13 . É preciso observar que existem muitas outras agências federais que afetam a inovação energética nos Estados Unidos. Uma delas é o Departamento de Defesa (DoD), que gastará anualmente 10 bilhões de dólares em energia renovável até 2030 segundo estimativas recentes (ver Korosec, 2011). Como acontece com muitas outras agências federais, está comprometido com exigências cada vez mais rigorosas em relação à eficiência energética e distribuirá os recursos entre inúmeros setores de tecnologia limpa, como a energia eólica, solar e hidrelétrica, biocombustível e armazenamento de energia. Um projeto de painéis fotovoltaicos com 2 bilhões de dólares do DoD já está em andamento em Fort Irwin, Califórnia (Proebstel e Wheelock, 2011). A Defense Logistics Agency, ligada ao DoD e à DARPA , alocou 100 milhões de dólares do orçamento de 3 bilhões da agência para inúmeras aplicações da energia limpa na área militar (ver Levine, 2009). Como um dos maiores consumidores de energia do governo, gastando aproximadamente 4 bilhões de dólares anuais com sua necessidade energética, e com várias vezes a metragem quadrada combinada do Walmart, a influência do DoD sobre o desenvolvimento e a penetração de muitas tecnologias limpas terá um impacto de longo prazo sobre seu sucesso (ver serdp.org).

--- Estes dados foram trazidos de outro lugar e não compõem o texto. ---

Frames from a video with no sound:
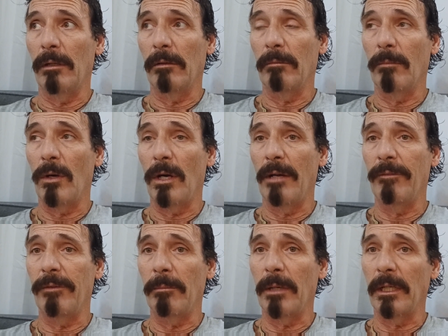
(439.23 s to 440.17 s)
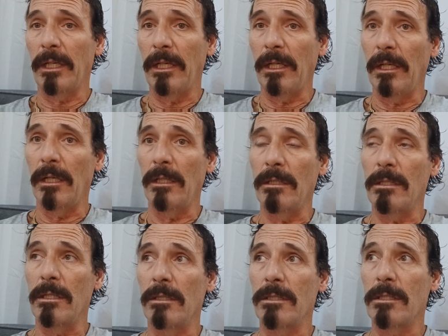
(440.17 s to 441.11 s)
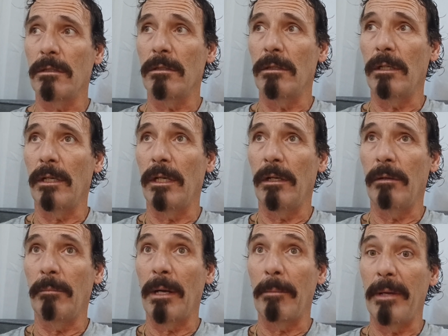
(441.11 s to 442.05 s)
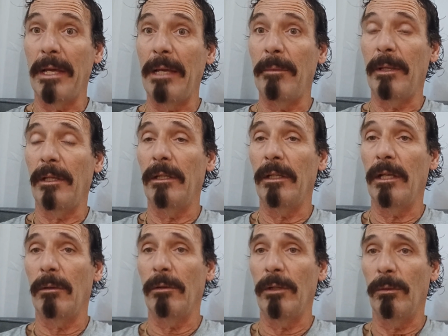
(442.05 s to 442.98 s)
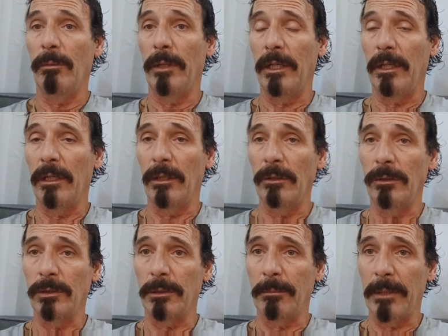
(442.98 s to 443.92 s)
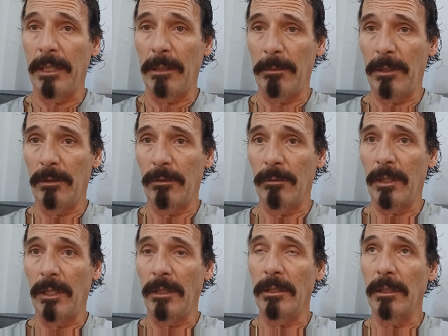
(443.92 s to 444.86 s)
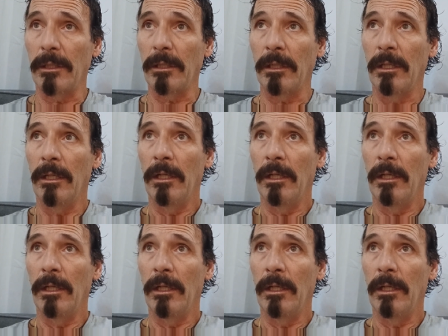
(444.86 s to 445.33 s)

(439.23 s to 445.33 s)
wife and my kids and my baby, we didn't lose the baby or anything.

14 . Aproximadamente 40 bilhões de dólares foram destinados pelos bancos de desenvolvimento entre 2007 e 2010 a uma grande variedade de projetos de energia renovável. Tecnologias de energia eólica, solar e biomassa foram as maiores beneficiárias do financiamento de bancos de desenvolvimento nos últimos anos; segundo o GWEC , os projetos de energia eólica receberam mais de 50% do financiamento oferecido pelos bancos de desenvolvimento em 2010.

15 . É por isso que em 2010 o American Energy Innovation Council (AEIC ) começou a pedir que os Estados Unidos triplicassem os gastos com tecnologia limpa, passando para 16 bilhões de dólares com o adicional de mais 1 bilhão para a Agência de Projetos de Pesquisa Avançada — Energia (ARPA-E ). Isso daria um alívio para o “armário vazio” de onde algumas das empresas mais ricas do planeta tiram tecnologia para colocar no mercado. A alegação de que o armário está vazio é duvidosa, pois existem muitas tecnologias limpas que não precisam de bilhões de dólares adicionais para integrar as soluções energéticas atuais. Mas as implicações são claras: os investimentos comerciais virão em seguida se o governo der o primeiro passo. Ver Lazonick (2011b; 2012, p. 38).